Oportunidad negada en México
Garza asegura que en México se ganaba el derecho de competir en eventos internacionales, pero al final los cupos terminaban en manos de otras atletas. La frustración fue acumulándose hasta convencerla de que, si quería perseguir su sueño olímpico, debía buscar un nuevo camino.
“Siempre quise representar a México, pero hubo muchas ocasiones en las que me ganaba el lugar y no era la elegida. Llegó un momento en que entendí que tenía que buscar otra oportunidad para hacer lo que me apasiona”, dijo Victoria al Listín Diario
Esa oportunidad apareció desde República Dominicana. El presidente de la Federación Dominicana de Deportes Acuáticos, Radamés Tavárez, seguía de cerca sus resultados internacionales.
Tras varios contactos, comenzó en 2021 el proceso para nacionalizarla y convertirla en parte del equipo dominicano.

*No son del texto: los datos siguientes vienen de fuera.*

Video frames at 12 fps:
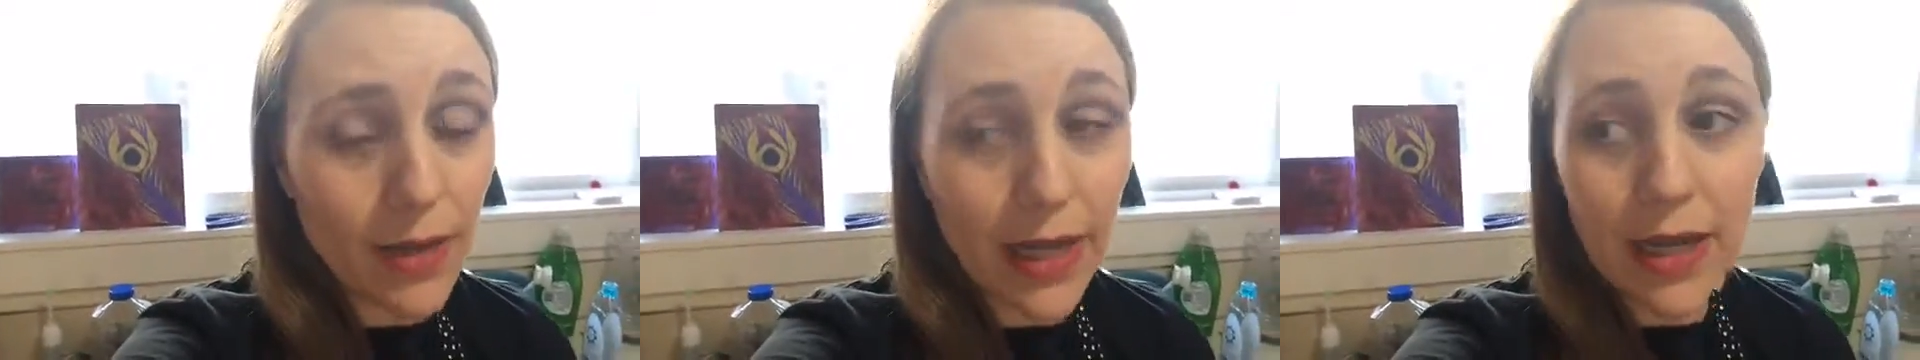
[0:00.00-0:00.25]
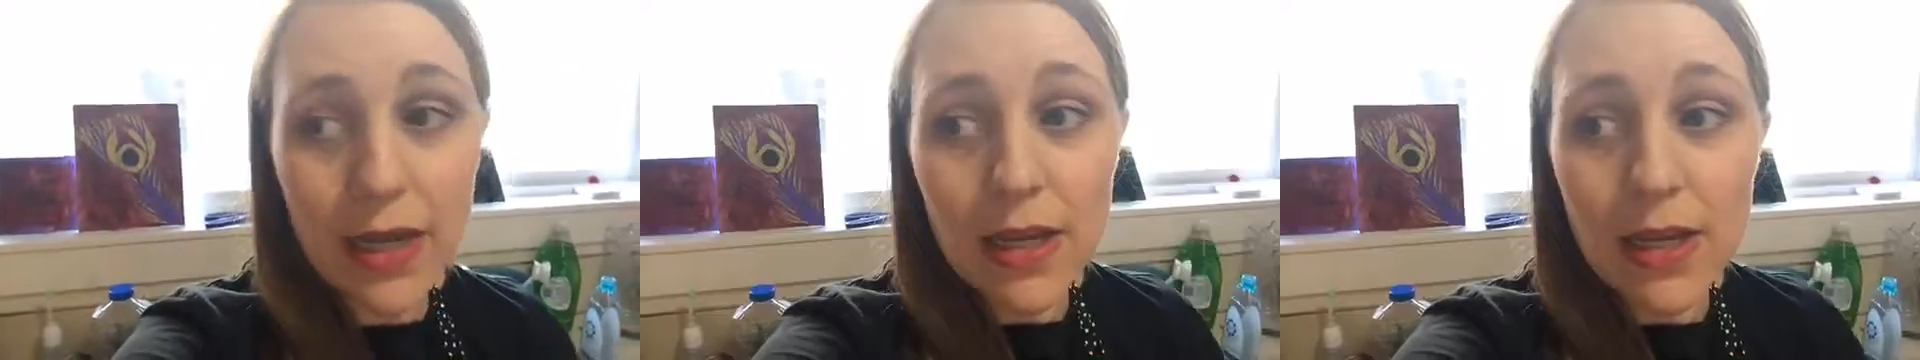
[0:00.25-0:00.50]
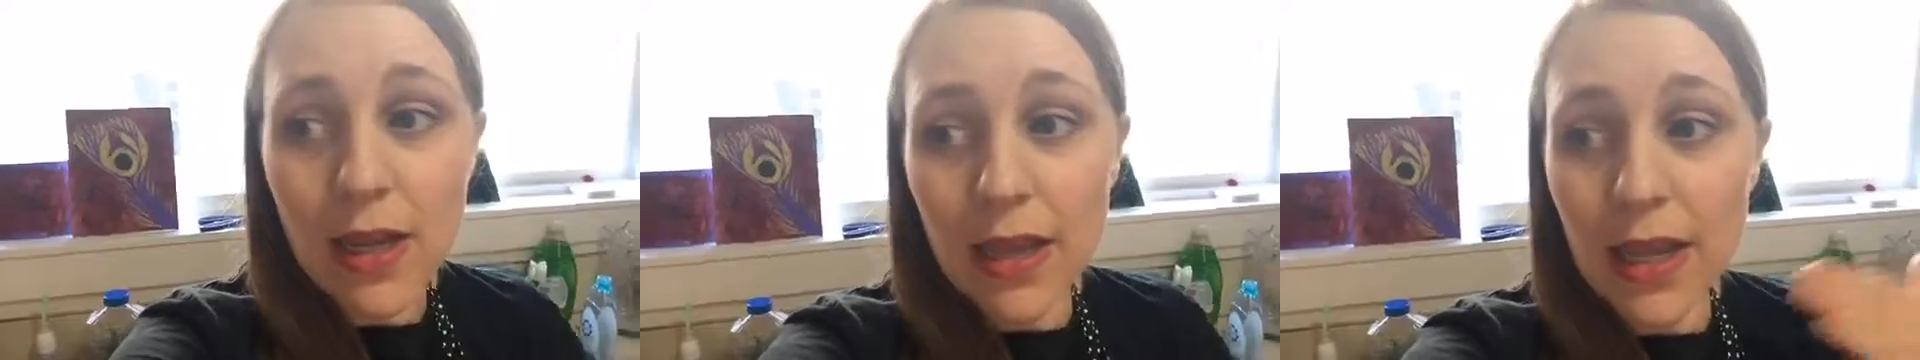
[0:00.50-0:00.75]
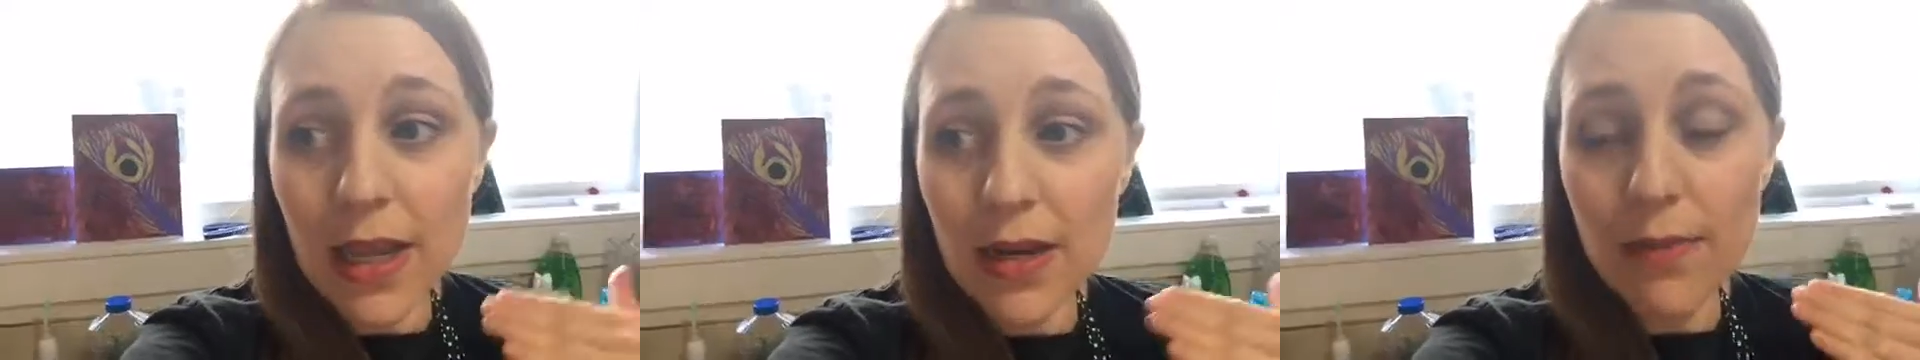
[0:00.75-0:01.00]
Like,
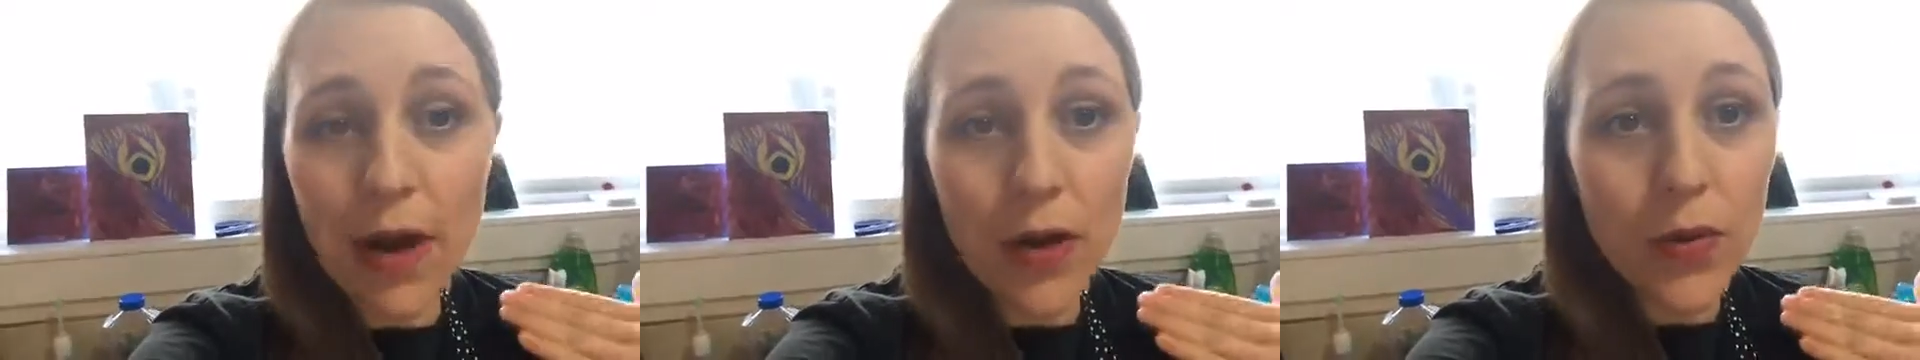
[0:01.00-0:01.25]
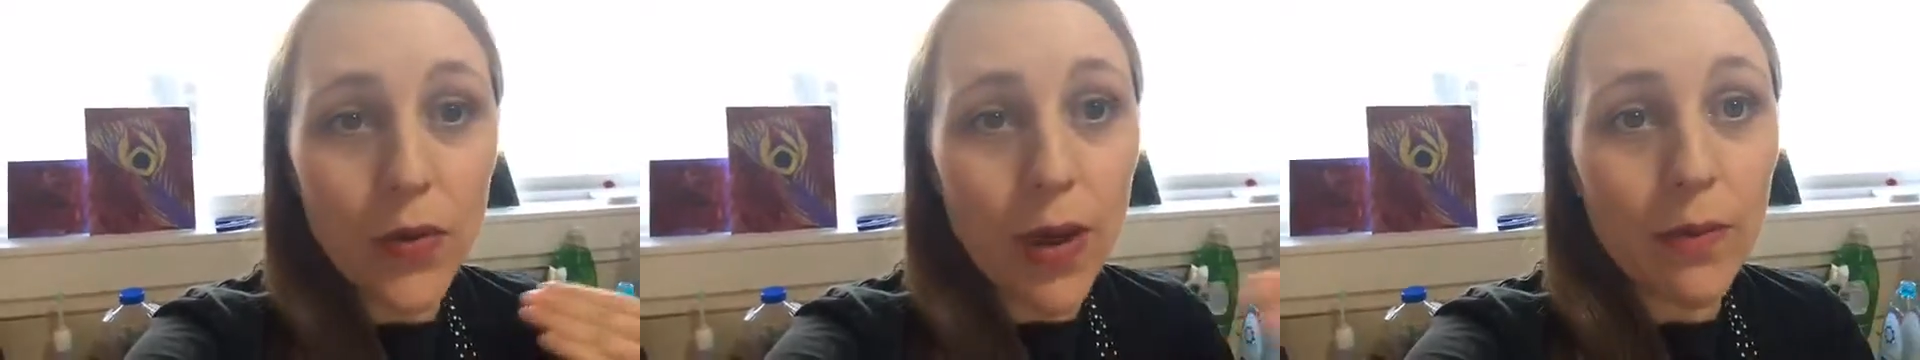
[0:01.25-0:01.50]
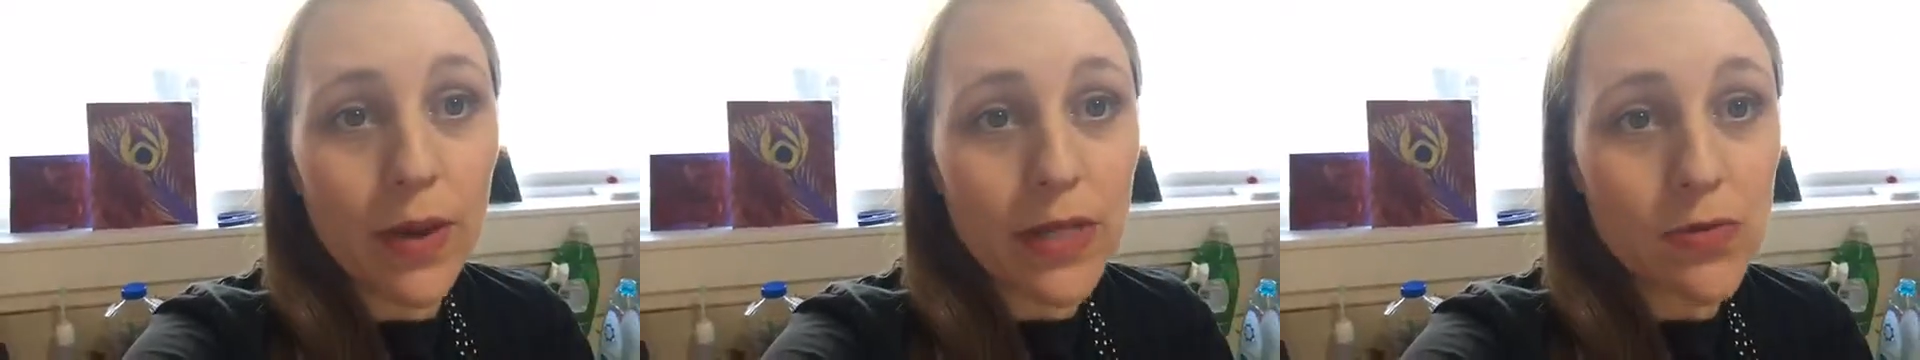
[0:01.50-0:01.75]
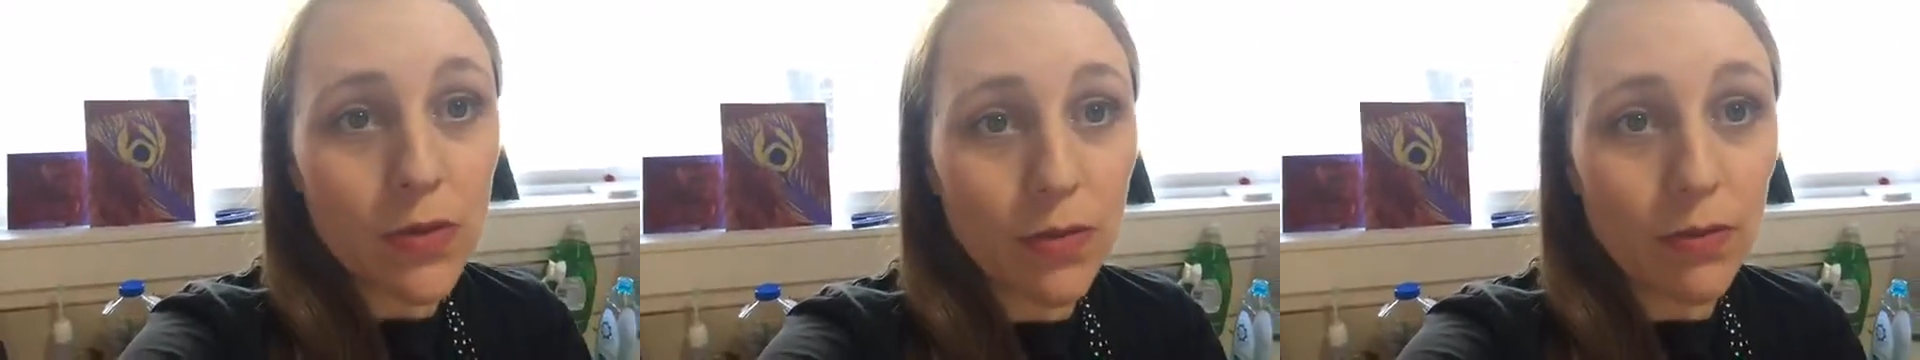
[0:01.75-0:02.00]
thinking about who I
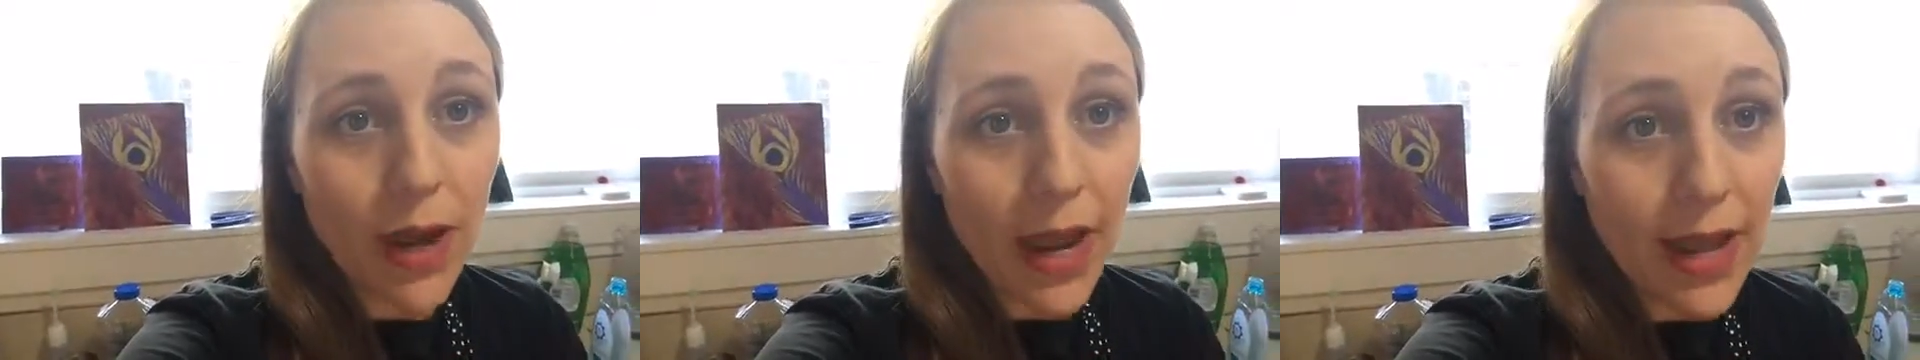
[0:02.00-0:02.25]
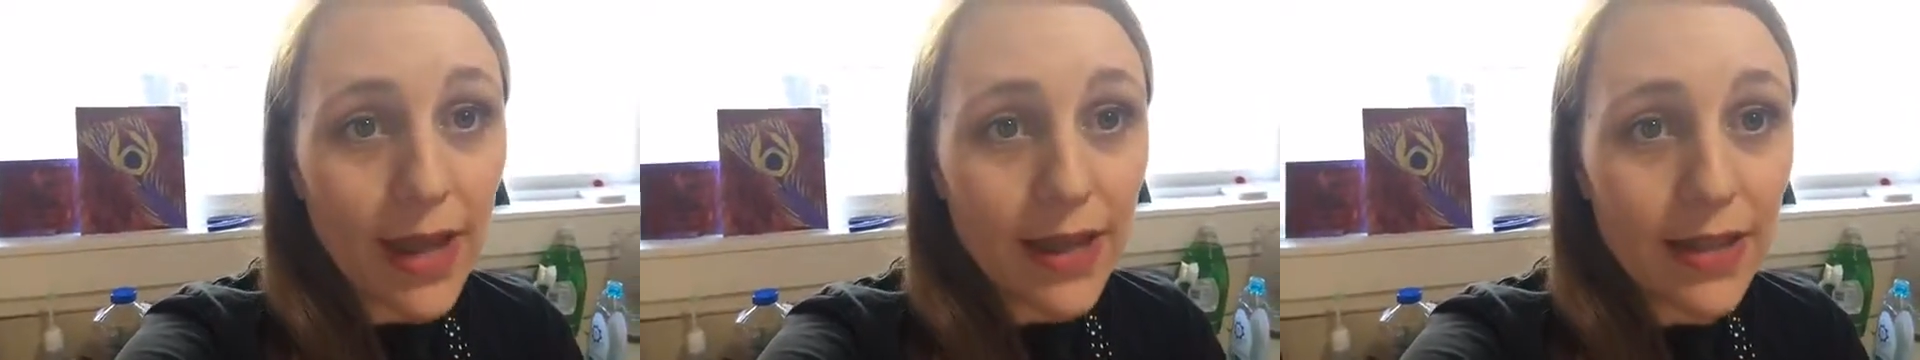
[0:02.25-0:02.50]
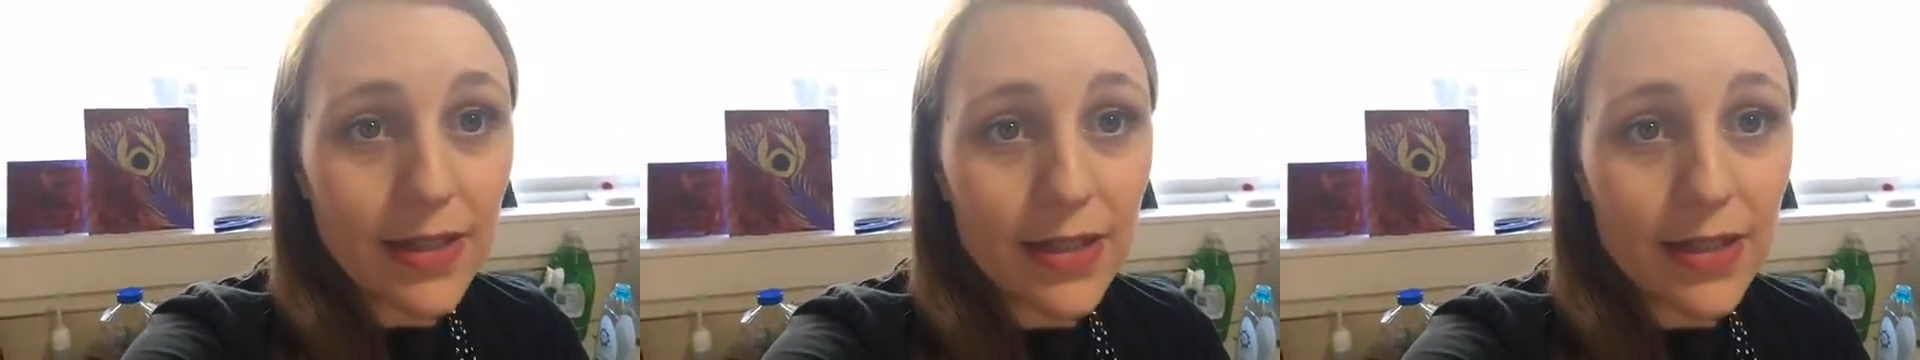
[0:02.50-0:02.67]
was with Rhea,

Pero el cambio de bandera coincidió con uno de los momentos más difíciles para su familia. Mientras avanzaban los trámites, su padre, Hazael Garza, perdió su empleo.
El proceso de nacionalización implicaba documentos, viajes y gastos que parecían imposibles de asumir. Aun así, su madre, Cristina Garza, decidió endeudarse para que el sueño de su única hija no terminara archivado.
“Se trataba de mi princesa, de mi única hija, y lo que la hace feliz a ella nos hace feliz a nosotros. Fue un gran desafío tener que menear a mi niña de solo 18 años sola a un país nuevo para nosotros, pero Dios siempre la cuidó”, dijo la madre al Listín Diario.
Victoria tuvo que despedirse de su familia, de sus amigos y de la vida que conocía para llegar a Dominicana, un país desconocido para ella, pero también el único que le ofrecía la posibilidad de competir en igualdad de condiciones.
Esa misma biblia que menciona que nadie es profeta en su tierra, también dice que Dios muestra su amor para con el extranjero, tal y como República Dominicana lo hizo con Victoria Garza.